Christian revisa las facturas y
la planilla que esa semana ha generado La Luna. Se saca sus delgados anteojos,
cierra sus párpados, se soba con sus dedos el tabique de su nariz perfecta y suspira. Enfrente está
Carlos. Ambos están en el pequeño estudio que pertenece al departamento dúplex
de Manolo en el sector sur de Collique, una más o menos lujosa área residencial
cerca de todas las comodidades de la vida moderna, lejos de todo lo que
recuerde a pobreza y subdesarrollo.
“No hay variaciones con la semana
anterior, excepto el ingreso de tu sobrino”, indica el abogado, quien abre una
gaveta y saca una chequera.
“Y… ¿ya pensaron qué harán con la
finca?”, consulta Carlos.
“Aún no. Elga todavía no me da
instrucciones porque sigue haciendo papeleo. ¿Sabías que Esmeralda quería tomar
el control de La Luna? Nos costó trabajo decirle que no, que cuando se divorció
de Manolo solo tenía el control de la naviera; además que su familia caga
plata, así que de pobre nunca va a morirse, menos los inútiles de sus hijos.
Claro que eso no se lo dijimos pero si administra bien esa naviera, tiene para
darle de comer y vestir a cuatro generaciones”.
“La señora Esmeralda nunca aceptó
la nueva vida de Manolo”, recuerda Carlos.
“Ponte en su lugar: saber que tu
marido cacha con tres patas lo mismo que cacha contigo, ¿tú qué harías?”
“Con cuatro… tú también cachaste
con él”.
“Ah, sí… esa huevada de la
estirpe, una hermosa leyenda para pasar horas de pasión encerrado con tan
simétricos cuerpos de mi mismo sexo. Ya pasaron esas épocas. Mi futuro es otro,
Carlos”.
“¿Por eso ya no participaste de
las últimas ceremonias?”
“Por eso”, sonríe Christian. “Y a
propósito, ¿ya fajaron con tu sobrino… cómo se llama?”
“Frank. No, aún no”.
“Rico cuerpo tiene el huevón…
rico culo. Ojalá le entre porque sí me provoca sopearlo. Mas bien, ¿cierto que
la hija de Tito lo choteó?”
“No sé, Christian. Hasta donde
sé, no son enamorados formales”.
“Ha llegado por acá el rumor de
que un negro se comió a la chibola en plena casa de Tito. Avezada, ¿no?”
Carlos mira a Cristian
entrecerrando sus ojos. El segundo se da cuenta y sonríe.

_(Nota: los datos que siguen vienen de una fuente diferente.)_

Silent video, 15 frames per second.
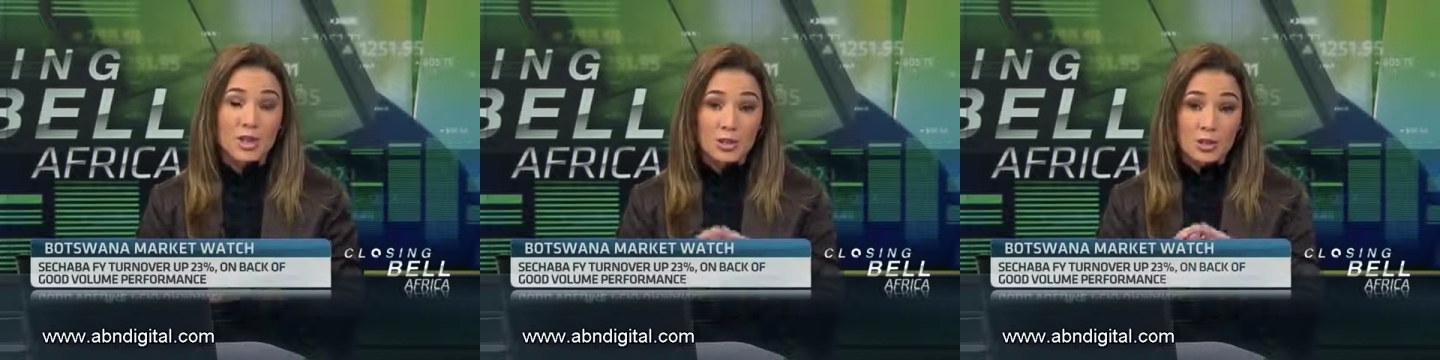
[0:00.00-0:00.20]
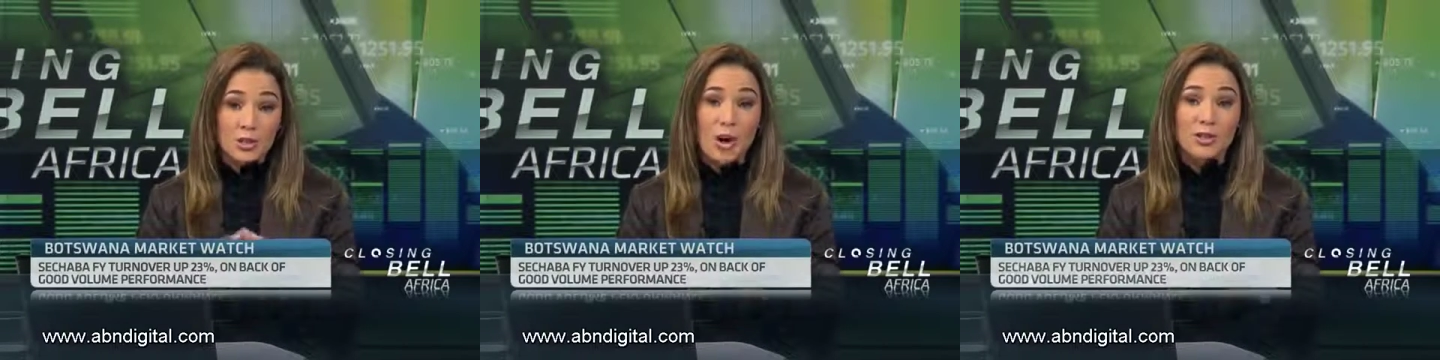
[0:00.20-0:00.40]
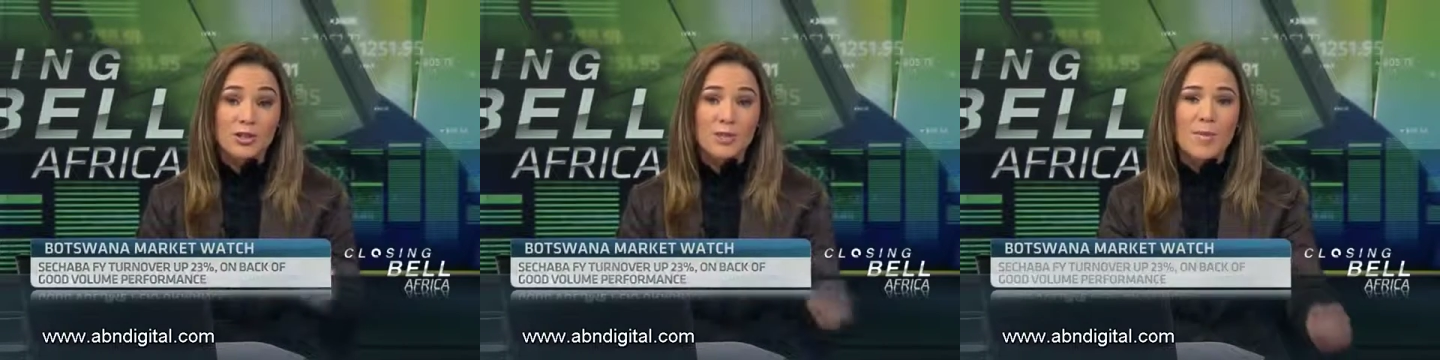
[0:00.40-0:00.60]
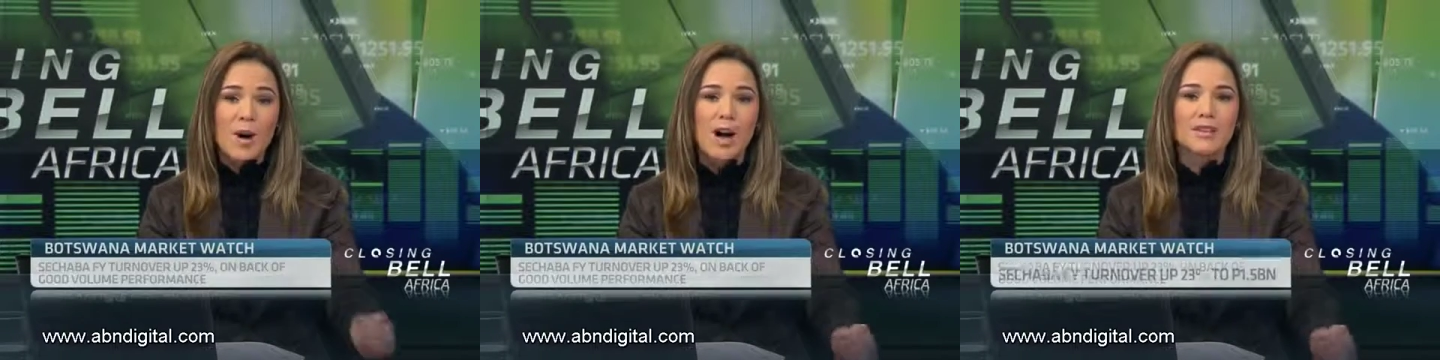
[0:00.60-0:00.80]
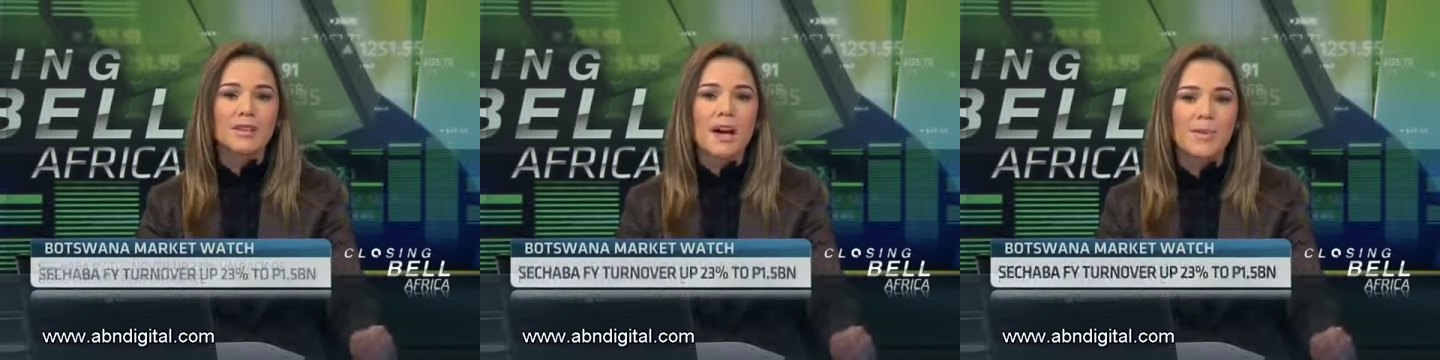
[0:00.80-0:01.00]
strong
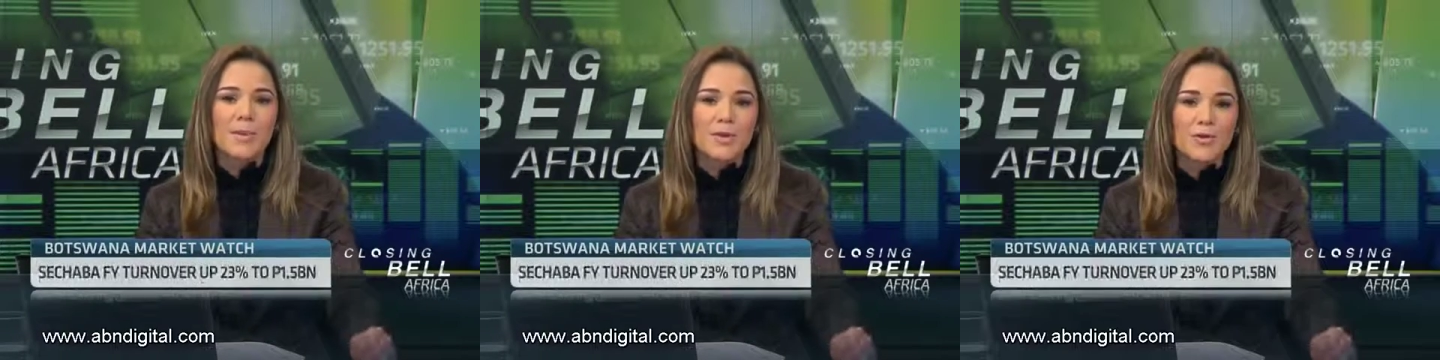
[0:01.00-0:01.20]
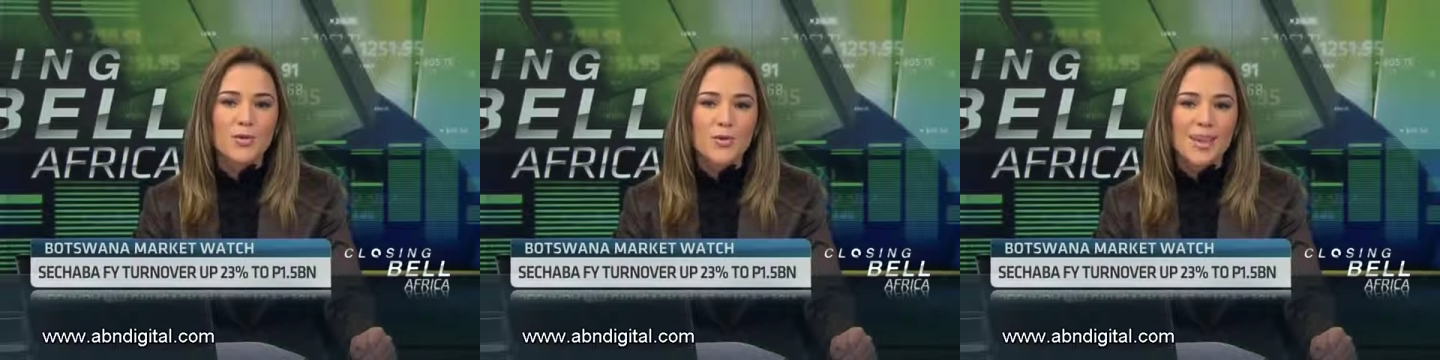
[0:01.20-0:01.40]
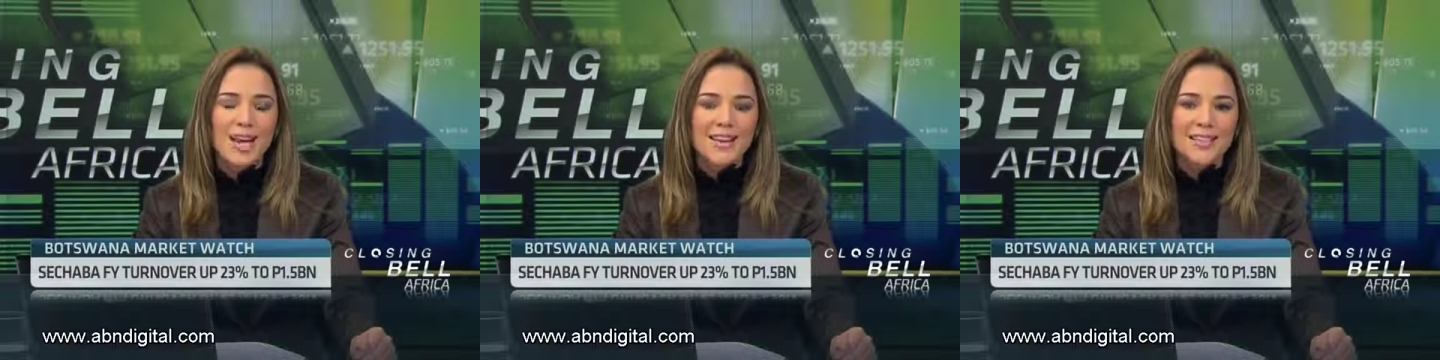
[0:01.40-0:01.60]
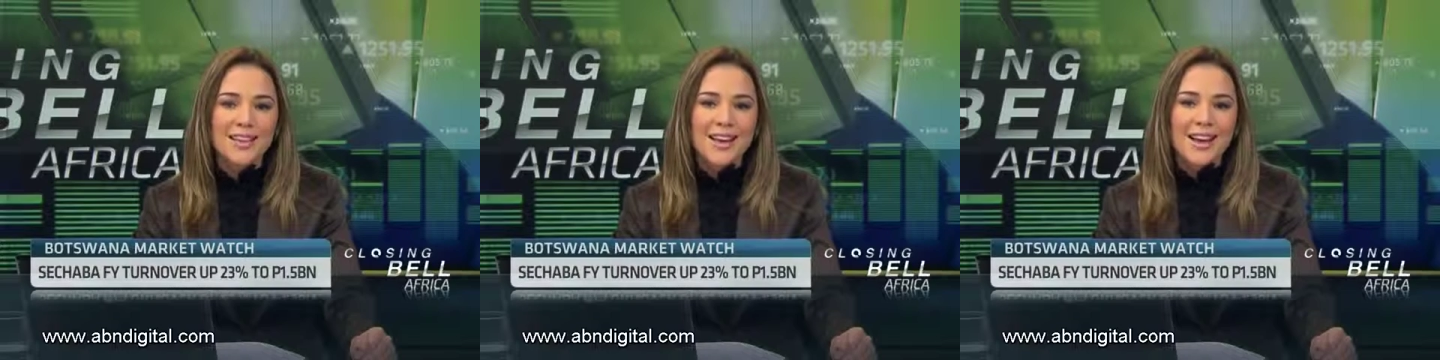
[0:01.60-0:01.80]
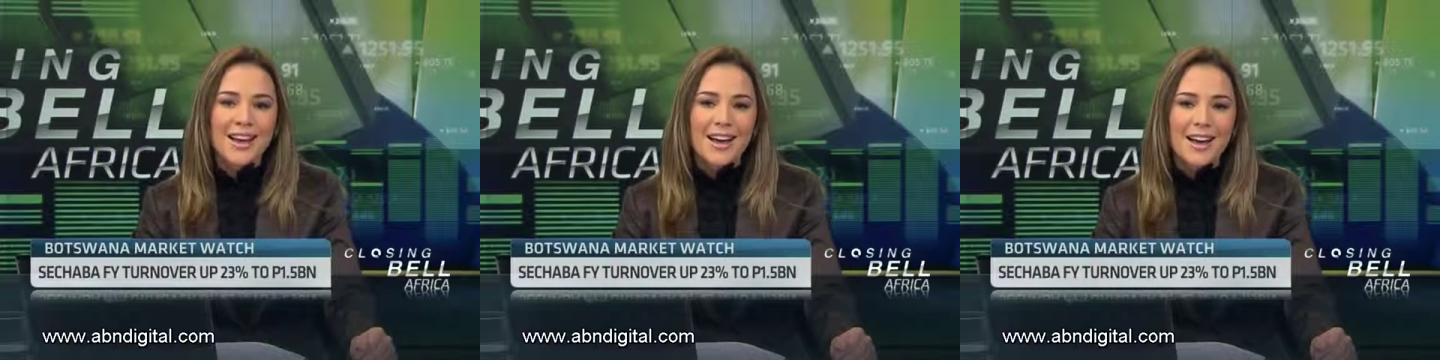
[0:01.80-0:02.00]
demand coming through
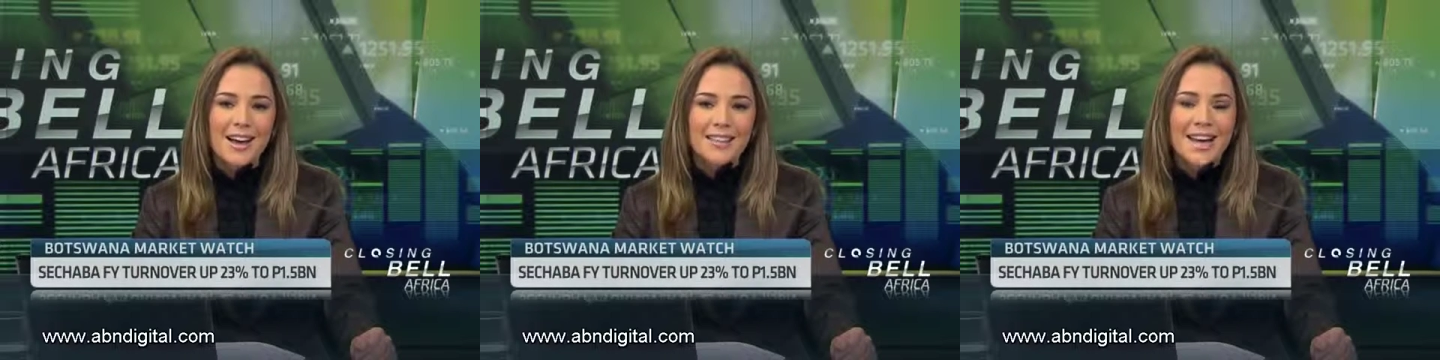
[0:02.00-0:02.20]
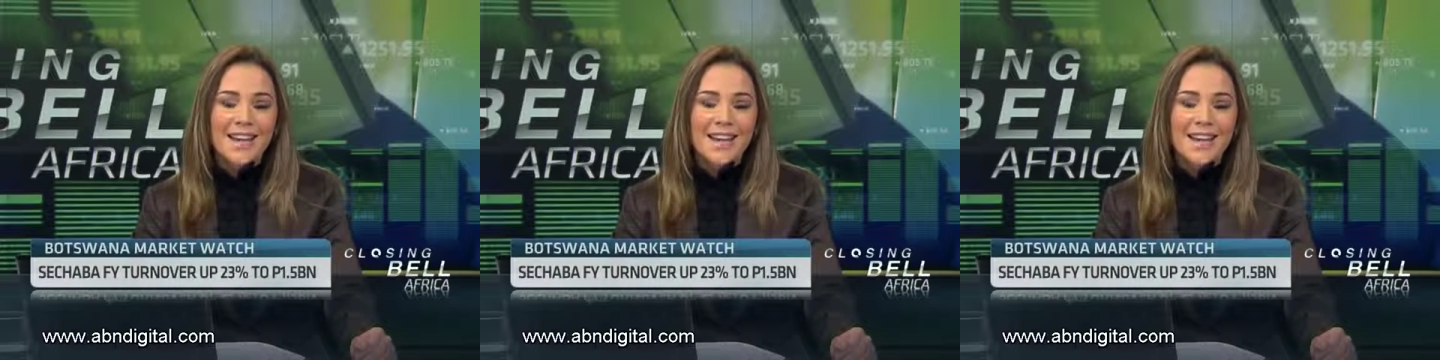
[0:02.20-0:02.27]
that uh,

“¿Qué tiene? Es solo un rumor. Ya
sabes cómo es el teléfono malogrado en Santa Cruz. ¿Qué va a hacer un negro en
casa de Tito?”
Carlos prefiere no responder, y
ese silencio le indica a Christian que parece haberse ido de boca. Continúa llenando
y firmando los cheques hasta que finaliza. Se los entrega al capataz, quien los
guarda en un morral hecho con lo que
alguna vez fueron botellas para tomar agua. Se pone de pie.
“Bueno, será hasta el otro
viernes; ya debo regresar”.
“Un momento, Charlie. ¿Qué tanto apuro? Apenas es un cuarto para las cinco”.
Christian se levanta de su silla
y camina hasta donde Carlos, lo abraza y besa en la boca.
“Tengo diligencias que hacer”,
informa el capataz mientras le da una nalgada al abogado.
“Y yo tengo las llaves de la
camioneta de Manolo… y las llaves del cuarto de visitas…. ¿Qué dices?”
“Estoy sudado, Christi…”
“¿Y acaso acá no hay duchas?”
El abogado vuelve a besar al
capataz.
“¿Y no regresará la señora
Elga?”, se separa Carlos.
“Elga lo sabe todo y no se hace
problemas; además, ya estás al palo”.
Efectivamente, bajo el jean, la
mano de Christian soba algo más duro que la bragueta.